How GA4's conversion tracking works behind the scenes

Unlike in Universal Analytics, GA4's conversion tracking works through the frontend! These are the implications.

Justus

Justus

owntag Founder

published August 16, 2021

Conversions?

Conversions are events that are especially important to you and your business. You might track lots of different events like

  • File downloads
  • Newsletter subscriptions
  • Free trial registrations
  • Purchases

but maybe only the latter might be so important to you that you want to keep a close eye on it.
Those important events are conversions. Obvious examples like purchases are important to everyone, but in most cases you will have to define yourself what you consider a conversion.

Universal Analytics

When you create a goal in good old Universal Analytics, you define rules like these in the View Settings:

A screenshot of the goal definition in Universal Analytics

GA4 conversion definition

Conversions exist in Google Analytics 4 as well.

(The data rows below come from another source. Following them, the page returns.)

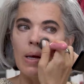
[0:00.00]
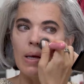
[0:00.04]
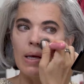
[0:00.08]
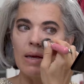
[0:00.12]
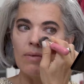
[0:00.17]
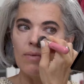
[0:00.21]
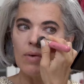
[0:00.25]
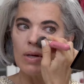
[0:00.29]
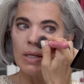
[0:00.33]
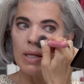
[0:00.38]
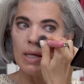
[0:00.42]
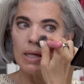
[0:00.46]

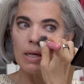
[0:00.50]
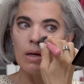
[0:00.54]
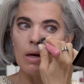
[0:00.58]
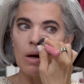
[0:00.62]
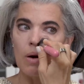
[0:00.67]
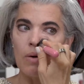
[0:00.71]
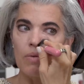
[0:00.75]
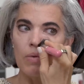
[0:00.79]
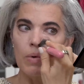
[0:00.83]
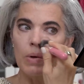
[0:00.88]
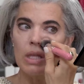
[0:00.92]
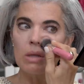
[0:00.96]
giving it
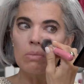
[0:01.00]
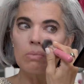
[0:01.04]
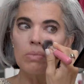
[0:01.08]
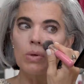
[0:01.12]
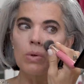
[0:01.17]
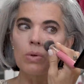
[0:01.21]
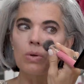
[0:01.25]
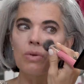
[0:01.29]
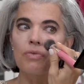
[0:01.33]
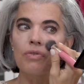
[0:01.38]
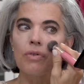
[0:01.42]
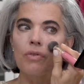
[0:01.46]
a really
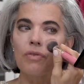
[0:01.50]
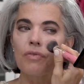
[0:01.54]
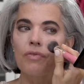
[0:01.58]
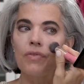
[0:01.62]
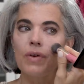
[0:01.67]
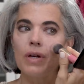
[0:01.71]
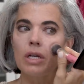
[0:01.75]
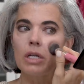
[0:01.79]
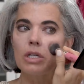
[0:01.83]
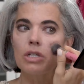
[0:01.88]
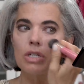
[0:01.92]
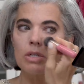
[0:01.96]
beautiful
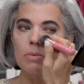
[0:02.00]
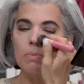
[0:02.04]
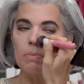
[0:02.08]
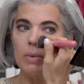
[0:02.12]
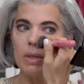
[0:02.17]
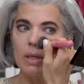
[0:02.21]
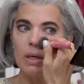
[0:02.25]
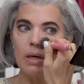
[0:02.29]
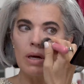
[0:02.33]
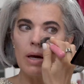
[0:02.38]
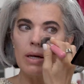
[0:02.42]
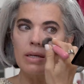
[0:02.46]
finish,
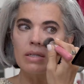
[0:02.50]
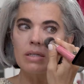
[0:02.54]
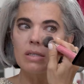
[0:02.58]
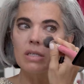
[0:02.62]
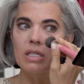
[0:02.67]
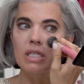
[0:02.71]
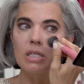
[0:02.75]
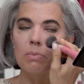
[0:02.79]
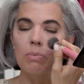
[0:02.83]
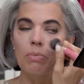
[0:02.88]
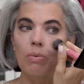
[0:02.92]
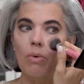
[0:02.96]
because
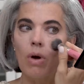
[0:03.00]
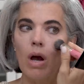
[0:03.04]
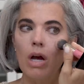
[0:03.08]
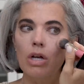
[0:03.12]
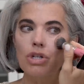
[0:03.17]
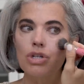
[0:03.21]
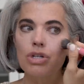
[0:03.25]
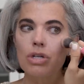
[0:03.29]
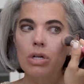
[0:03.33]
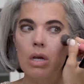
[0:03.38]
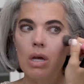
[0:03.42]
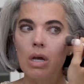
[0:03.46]
this
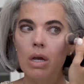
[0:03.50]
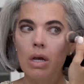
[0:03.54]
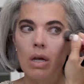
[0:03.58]
brush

Definiting them is even simpler here, you just go to the Configure section and under Events toggle the conversion status for the events you’re interested in:

A screenshot of Google Analytics 4 showing a list of events and the corresponding toggle to mark them as conversions.

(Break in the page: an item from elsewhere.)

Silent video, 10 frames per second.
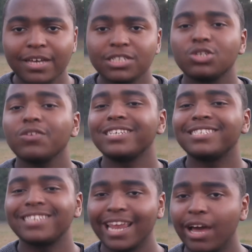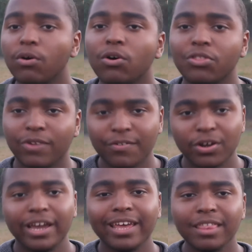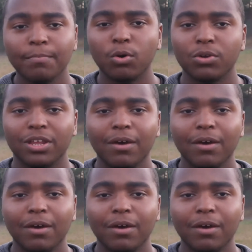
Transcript: So they set out on the river in the boat,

As a result they’ll count towards the Conversions metric in your reports where you can measure them all in sum or individually:

A Google Analytics Report with a column titled Conversions

The big difference: Processing

Universal Analytics will determine whether a conversion happened on their server when they process your incoming data. If a hit matches the criteria you defined, that counts as a conversion and your Goal Completion metrics are incremented. Closed off and hidden from view, in the black box that is Universal Analytics.

In Google Analytics 4, the decision whether an event is a conversion, happens in the browser.

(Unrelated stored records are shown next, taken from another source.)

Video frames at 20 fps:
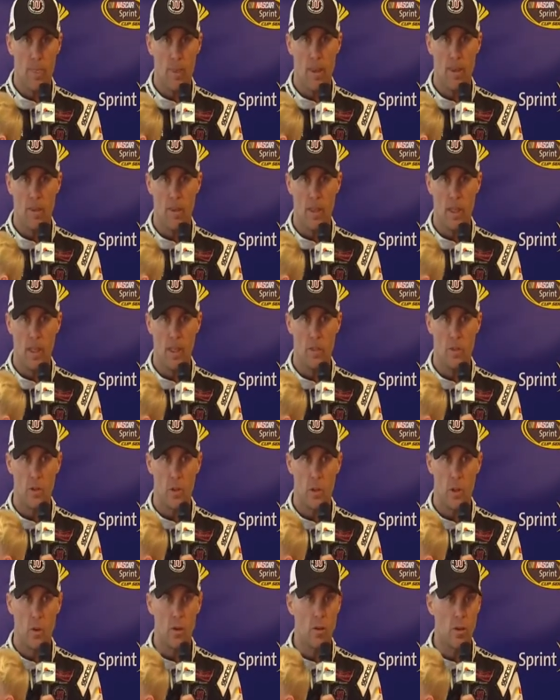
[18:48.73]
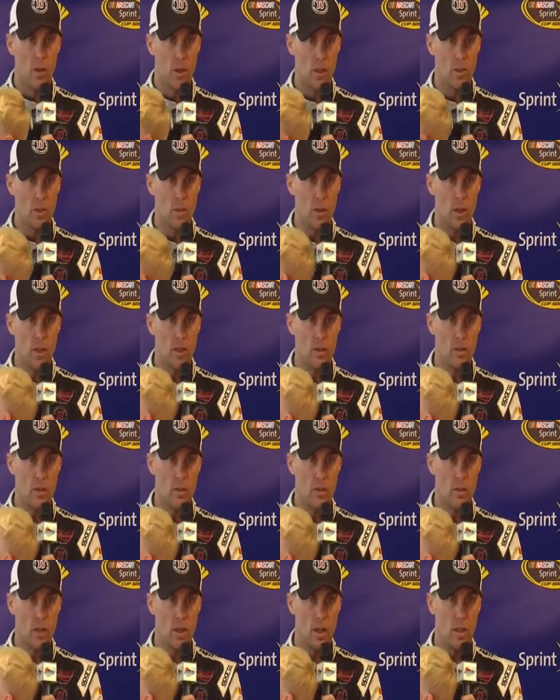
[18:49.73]
I think as you go to the next
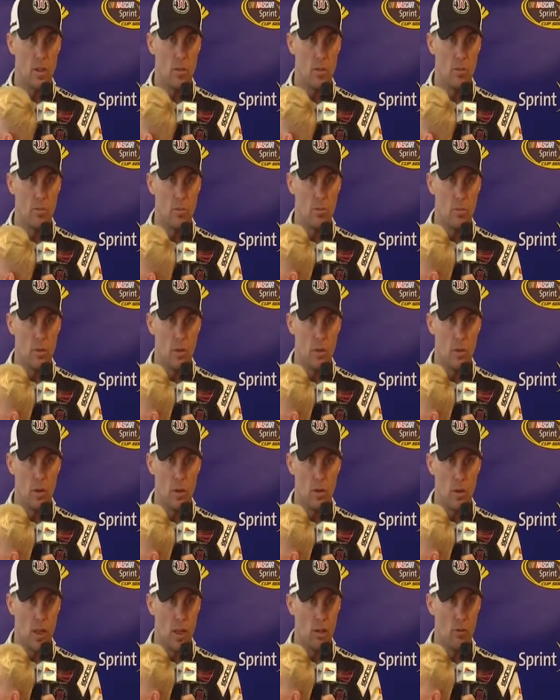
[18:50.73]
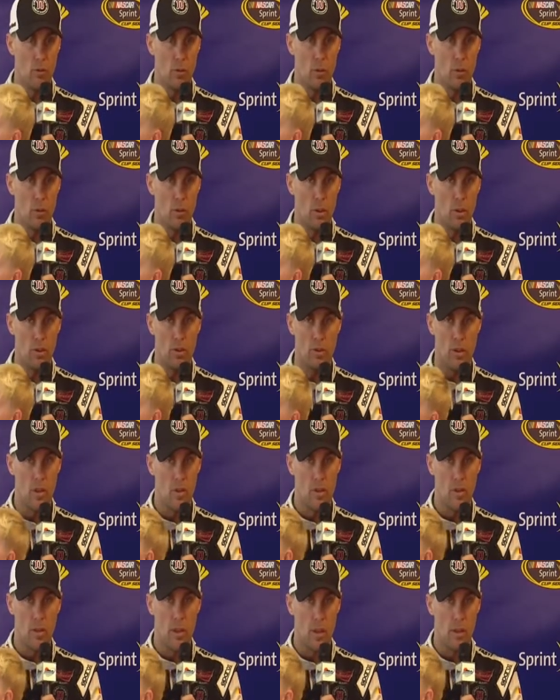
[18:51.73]
race and you go to California, it's
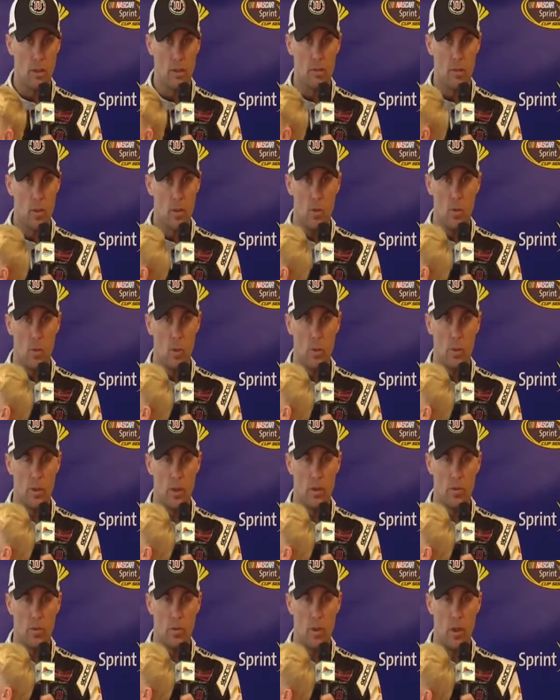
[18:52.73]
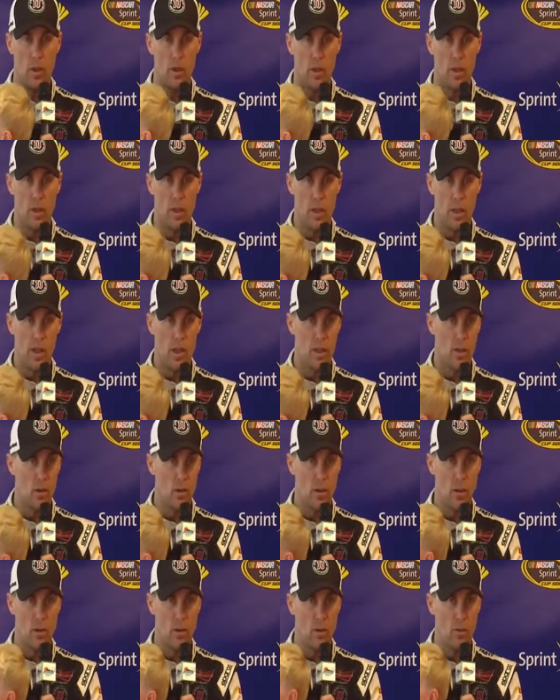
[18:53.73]
nothing like what we've done here today,
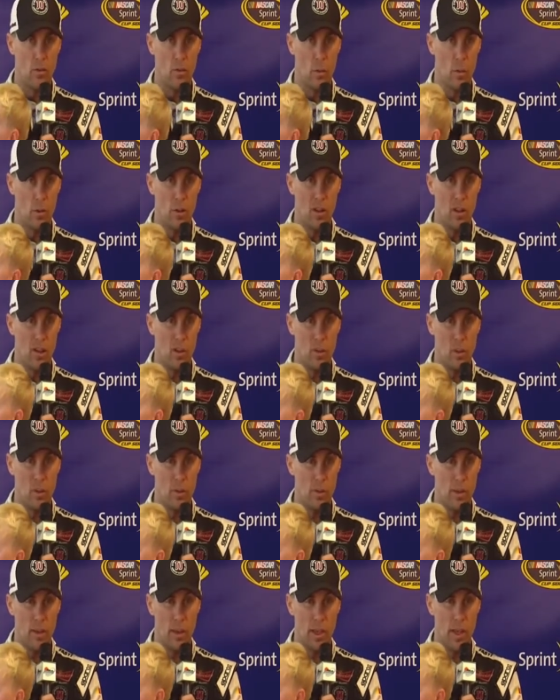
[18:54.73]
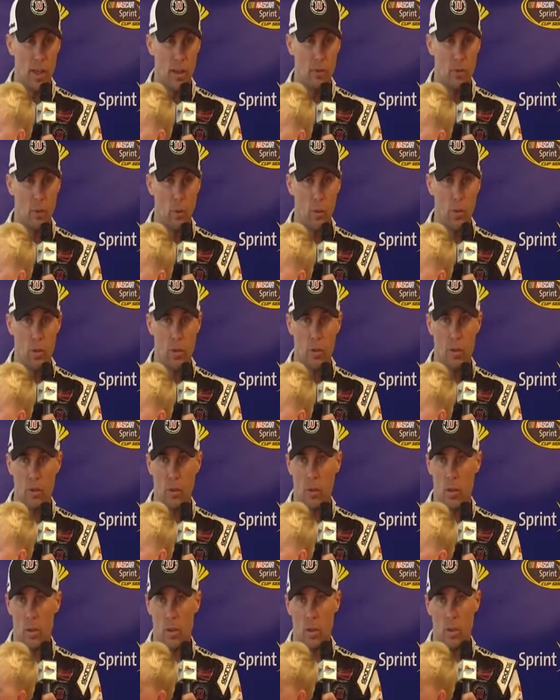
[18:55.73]
or nothing really like what we did at
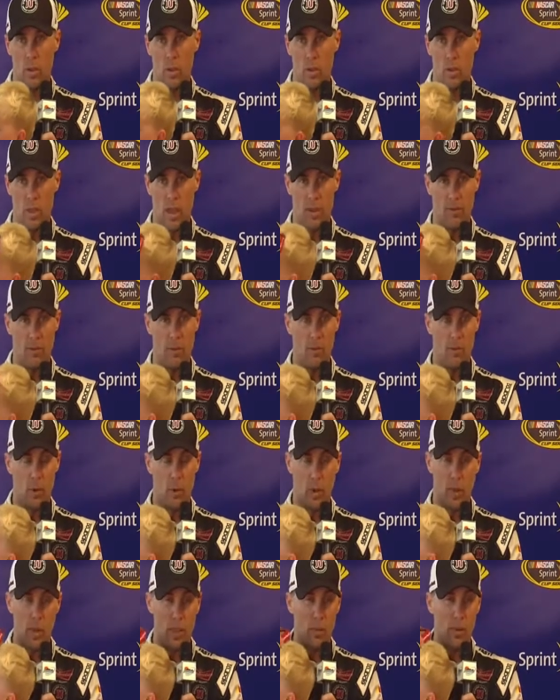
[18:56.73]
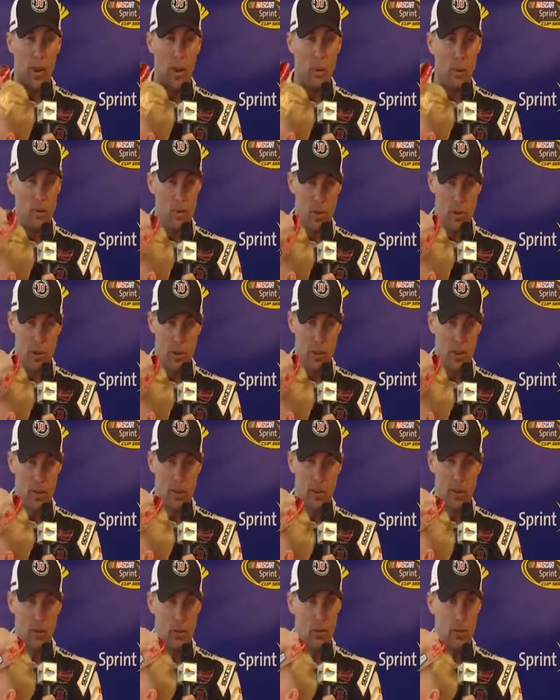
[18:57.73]
California. You just have to forget about what you
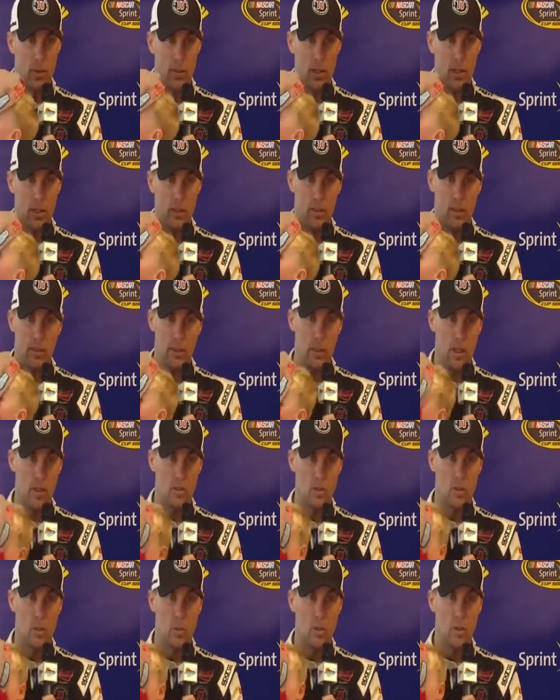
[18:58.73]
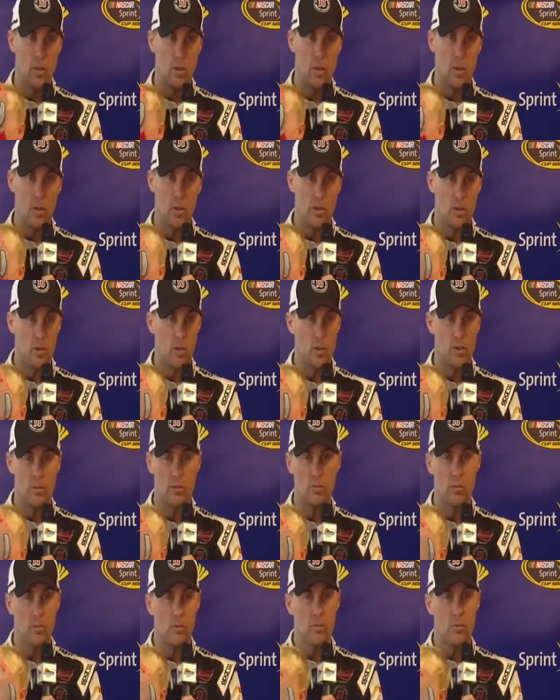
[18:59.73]
did. And these guys are really good at just,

When you mark an event as a conversion in the GA4 UI, it doesn’t actually change how that event is processed in GA’s backend.
Instead it changes the data stream specific gtm.js file so that whenever such a conversion event occurs, it attaches the _c=1 parameter to the event. And that is what makes it show up as a conversion in the reports.

A screenshot of Google Chrome DevTools' network tab with the _c parameter highlighted in a Google Analytics request

You can actually see it for yourself when you look at the code of your gtag.js:

A screenshot of my gtag.js file where the event with the name example_event is highlighted and the code shows that it's marked as a conversion

My problem: Events worked fine, but no conversions reported

I only realized this logic a while back when I had a tough problem: I had marked an event as a conversion. Even though it was tracked normally and would count as an event, it just wouldn’t show up in any of the conversion reports!

The setup:

  • GA4 with a pageview and a few simple events
  • Implemented with a client side GTM
  • Server side Google Tag Manager container serving gtag.js through first party subdomain.

The solution

I wasn’t loading the proper gtag.js! I thought it was clever to literally load https://www.googletagmanager.com/gtag/js?id=G-1234567890 instead of using my actual Measurement ID. I would then override the placeholder ID in my server side container in order to keep the real Measurement ID a secret.

It seemed to work just fine, but it really loaded the specific gtag.js of the non-existent Data Stream G-1234567890 which didn’t contain any of the configuration I had done. The customizations I configured for my the events (including marking them as conversions) didn’t reach the client / browser through the gtm.js

In the end I simply abandoned the idea of hiding the Measurement ID from the client and loaded the gtag.js with the proper id parameter and conversion tracking started working as expected.